PeroK said:
You only get a shot at 10 tails from the 2nd toss onwards if the previous toss was a head. Otherwise you're double counting.
This isn't quite right, on further thought, because strings containing TTTTTTTTTTHTTTTTTTTTT satisfy your head-before-the-tails rule, but you're double counting still.
Here's an argument:
Consider throwing ten coins. There's exactly one sequence containing ten tails.
Now consider throwing another coin. The one sequence from ten throws becomes two (we don't care what the new coin is), and the one sequence that is one head followed by nine tails can become ten tails with the extra coin, for a total of three sequences containing ten tails.
Now consider throwing another coin. The three sequences become six, and there are additionally two sequences ending in nine tails that become ten tails, for a total of eight sequences containing ten tails.
In fact, in general, throwing another coin takes the existing sequences that include ten tails and doubles them, and adds ##2^{n-11}## new sequences, where ##n## is the total number of coins we've thrown (we need HTTTTTTTTTT at the end of the sequence, which is eleven throws, but any sequences are valid for the ##n-11## throws before that). You can work out that that is ##2^{n-10}+(n-10)2^{n-11}## sequences. But this pattern only holds up to ##n=20## (6,144 out of 1,048,576 sequences), because at ##n=21## we start to get sequences like my first paragraph.

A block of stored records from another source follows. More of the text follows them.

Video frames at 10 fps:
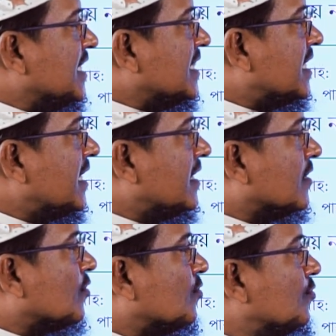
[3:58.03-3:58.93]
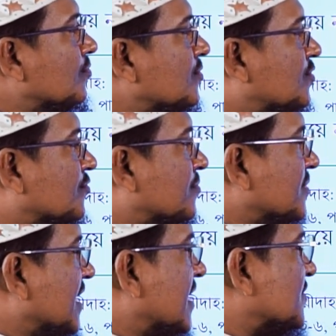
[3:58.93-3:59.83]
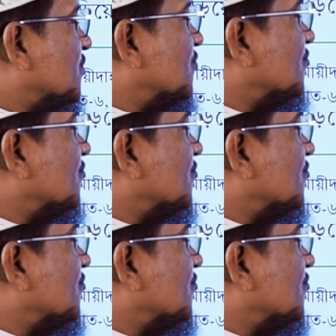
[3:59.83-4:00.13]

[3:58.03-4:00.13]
ইদা কুমতুম ইলা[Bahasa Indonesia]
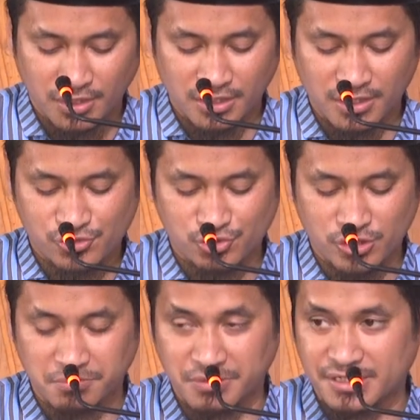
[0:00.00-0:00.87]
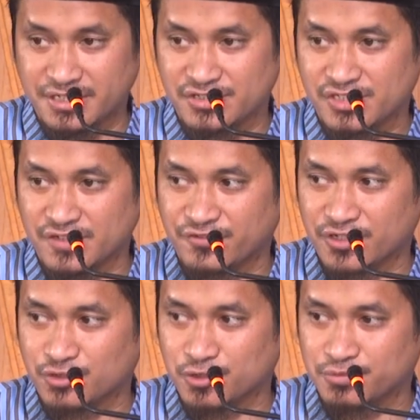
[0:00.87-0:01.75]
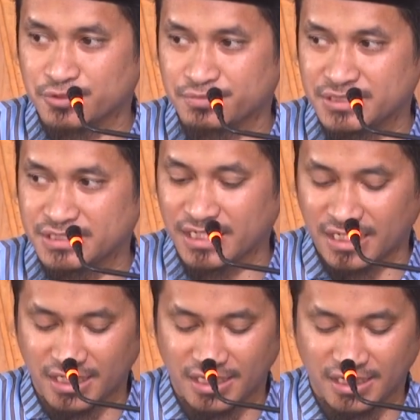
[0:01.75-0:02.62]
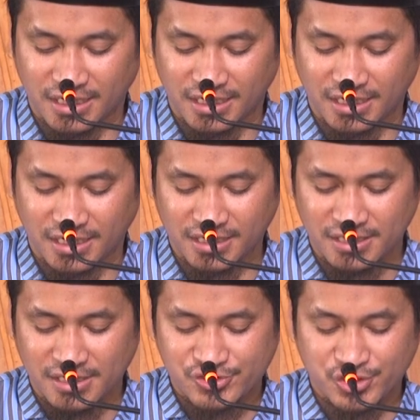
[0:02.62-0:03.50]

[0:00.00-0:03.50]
Allah sudah memiliki sifat rububiyahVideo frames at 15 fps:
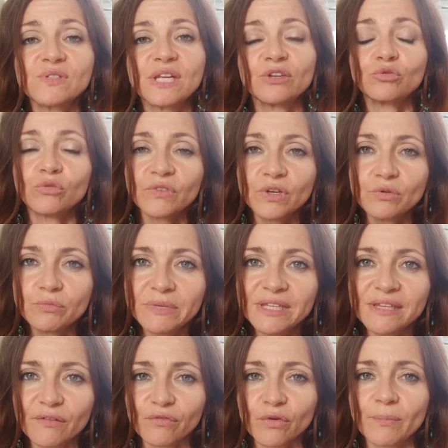Vous allez trouver une
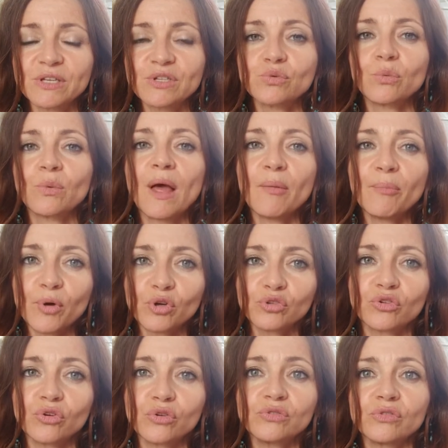mine d'informations
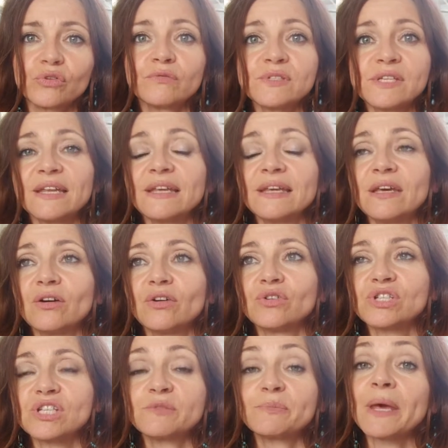importantes. Vous allez, euh,
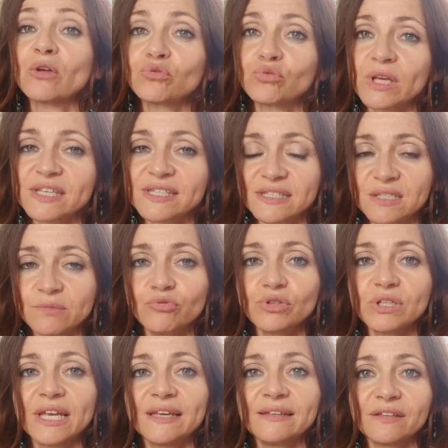j'espère, en tout cas, cet
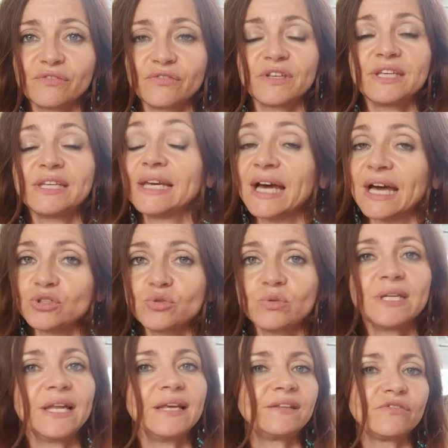e-book, il a été fait, il est
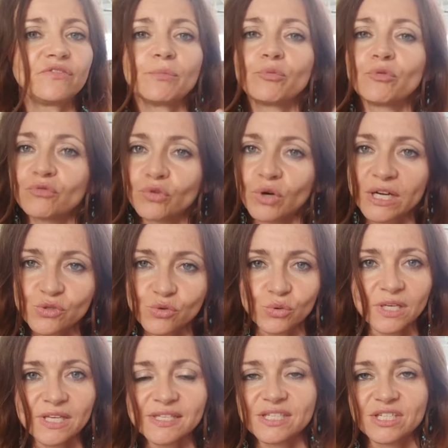gratuit, il a été fait pour vous
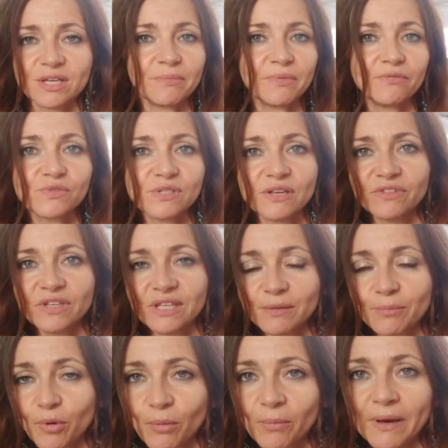rassurer si jamais vous aviez
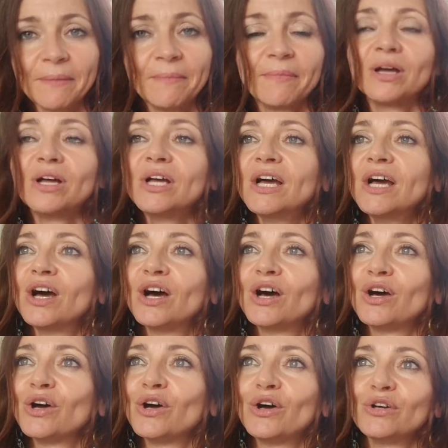des problèmes,
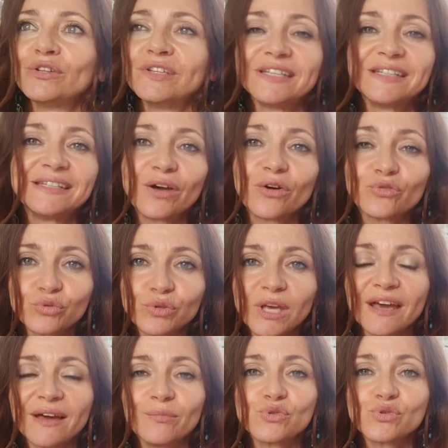euh, des, en tout
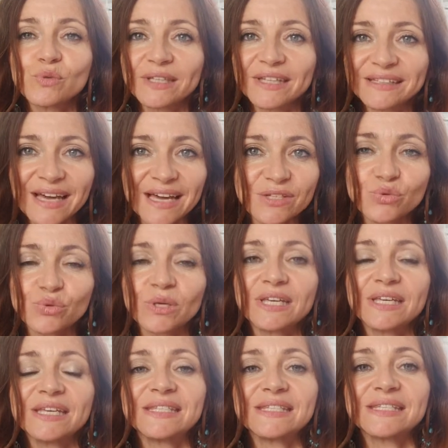cas, besoin d'être
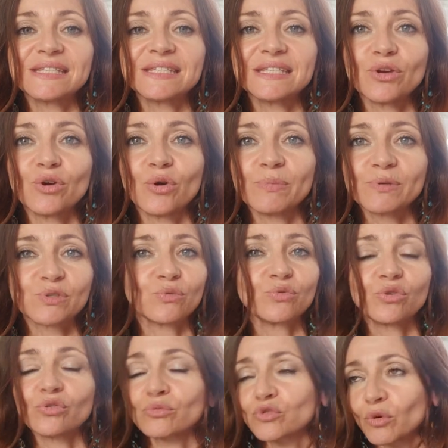rassuré, si, euh, parce qu'on
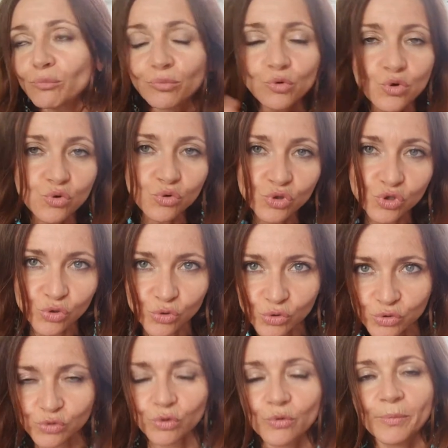entend beaucoup de
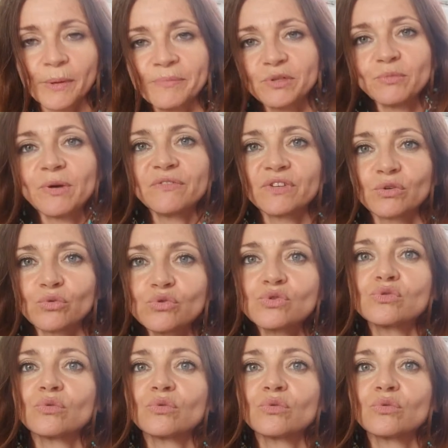choses sur le papillomavirus.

Nevertheless, similar reasoning holds. Adding another coin takes our number of existing sequences and doubles it, and takes sequences that end in nine tails and makes them ten tails. You just need to remove the sequences that already have a run of ten in the first ##n-11## throws - and we know how many of those there are from above. If you track through all the doubling (which I did by mucking around in a spreadsheet), it comes down to ##2^{n-10}+(n-10)2^{n-11}-(n-17)\left(2^{n-22}+(n-22)2^{n-23}\right)##. That pattern holds to ##n=30##, which is fine for this problem.
So the exact answer is that with 30 coin tosses there are 11,517,696 sequences out of 1,073,741,824 possible sequences which have at least one run of at least ten tails. That's about 1.073%, which is more or less exactly what my Monte Carlo sim was saying.
I've actually tested this by explicit enumeration - the two formulae above match the results I get out to 30 throws.
@Fobi - 1.252% seems a bit high, so I suspect there's something still a bit off in your code.